Merante Brothers Market back as Pittsburgh community staple

Photo by Elsa Buehler | Staff Writer Family-run from the start, Merante Brothers Market offers a variety of Italian imports for any taste.
Photo by Elsa Buehler | Staff Writer
Family-run from the start, Merante Brothers Market offers a variety of Italian imports for any taste.


By Elsa Buehler | Staff Writer

It’s that time of year when the question of whether or not you’re sick of campus dining is needless. Finals are approaching, FLEX is low and you find yourself trudging to Market for one of those delicious cold-cut sandwiches that we all so dearly love.

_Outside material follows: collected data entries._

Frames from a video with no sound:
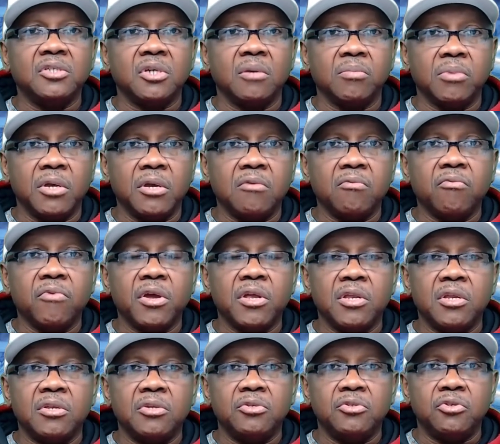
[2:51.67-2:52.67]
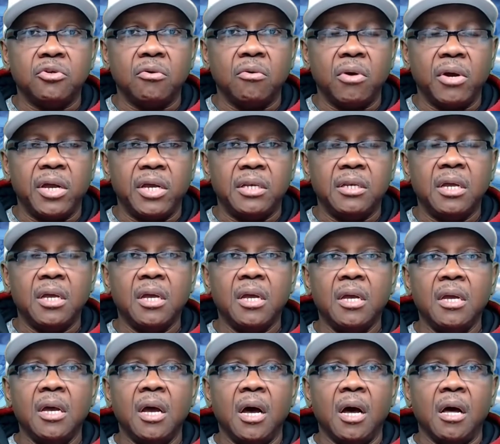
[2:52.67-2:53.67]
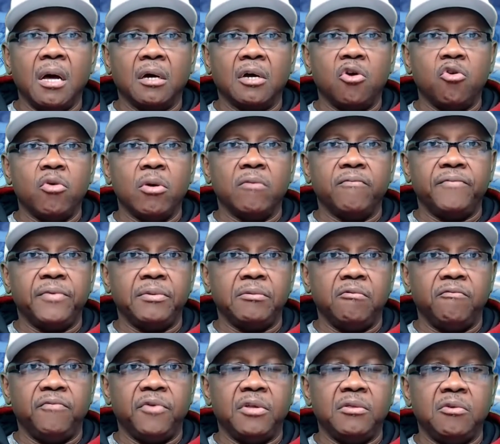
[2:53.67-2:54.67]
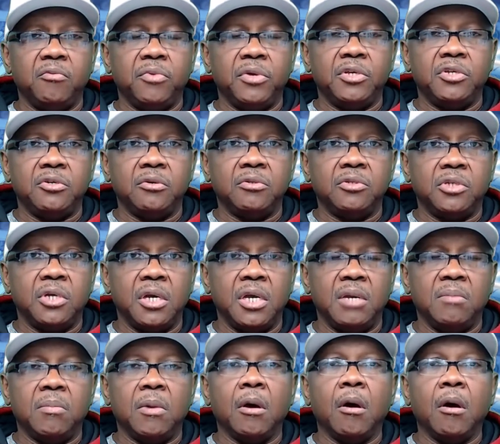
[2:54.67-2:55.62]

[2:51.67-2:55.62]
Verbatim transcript: I'm getting ready to join uh, Co-op 5050 with your team.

Off-campus options are limited to China Wok and Milano’s, whose monopolies reign over our great school, or the very pricey Postmates and UberEats delivery services. Now there’s one more choice to add to the list: Merante Brothers Italian American Market, which celebrated its reopening this past October.

From fresh deli options to baked goods to groceries and Italian specialty items, Merante Brothers, located at 6 Marion St., offers a tempting spread of homemade authentic Italian food, as well as many other essentials. No business within a substantial proximity to campus can compete with the quality, variety and service that Merante Brothers offers. And at just a couple of blocks from campus, the location really is ideal.

Visit Merante Brothers for yourself, and you’ll likely be greeted by Vincenzo and Marco Merante, or their father, Pasquale. Part of the appeal of the old-school market is the deep connection that the family has with the community. The Merantes seem to know everyone milling around their store, and they’re friendly and accessible to anyone else who may be shopping.

Merante Brothers first opened its doors in 1962 and was originally owned by brothers Italo and Salvatore Merante. Always a fully family-owned business, the market has been well-known to the Uptown Pittsburgh community since its original opening.

Though they specialize in all kinds of Italian food, Merante Brothers is particularly known for its homemade Italian hot sausage. The store remained fully operational until the 90s, when the Merantes sold only sausage. In 2000, Merante Brothers officially closed.

Photo by Elsa Buehler | Staff Writer
Among other food items in Merante Brothers Market, Italian meats and cheese products are up for sale.

According to Marco Merante, before the reopening, his father Pasquale was a plumber by trade, so the renovations for the market were just another family project. Lots of hard work transformed a couple of storefronts already owned by the family into one big market space, completely unrecognizable to many as the same Merante Brothers Market.

The Merantes have designed a brand new full menu, which they are excited to showcase. Some items are offered on a daily basis, but they recommend checking in on their daily specials, which are sure to impress.

Two and a half months after the reopening, the market is bustling with new customers, as well as ones who have known the Merante family for more than 40 years.

Marco Merante says that “everything sells,” but lists eggplant parmesan, pepperoni bread, soup, chili, pasta salad, meatballs and fresh baked goods as just a few favorites to look out for as daily specials. Marco also makes specialty breakfast sandwiches as part of his “secret menu.” (The Merantes have a sign that reads, “If you don’t see it, ask for it. It’s gotta be here — somewhere,” next to a row of old family photographs). In addition, Merante Brothers offers a great selection of fresh deli, grab-and-go foods, Italian specialty items, grocery staples, candy bars and other necessities, making it a highly in-demand resource for students, just a short distance away.

Merante Brothers may be well-known to resident community members, but expansion is just as important to the market as is customer loyalty. Pasquale and his sons anticipate the opening of the new Vision and Rehabilitation Hospital on UPMC Mercy’s campus in 2020 for more customers, as well as business from Duquesne students who are desperate for a taste of home.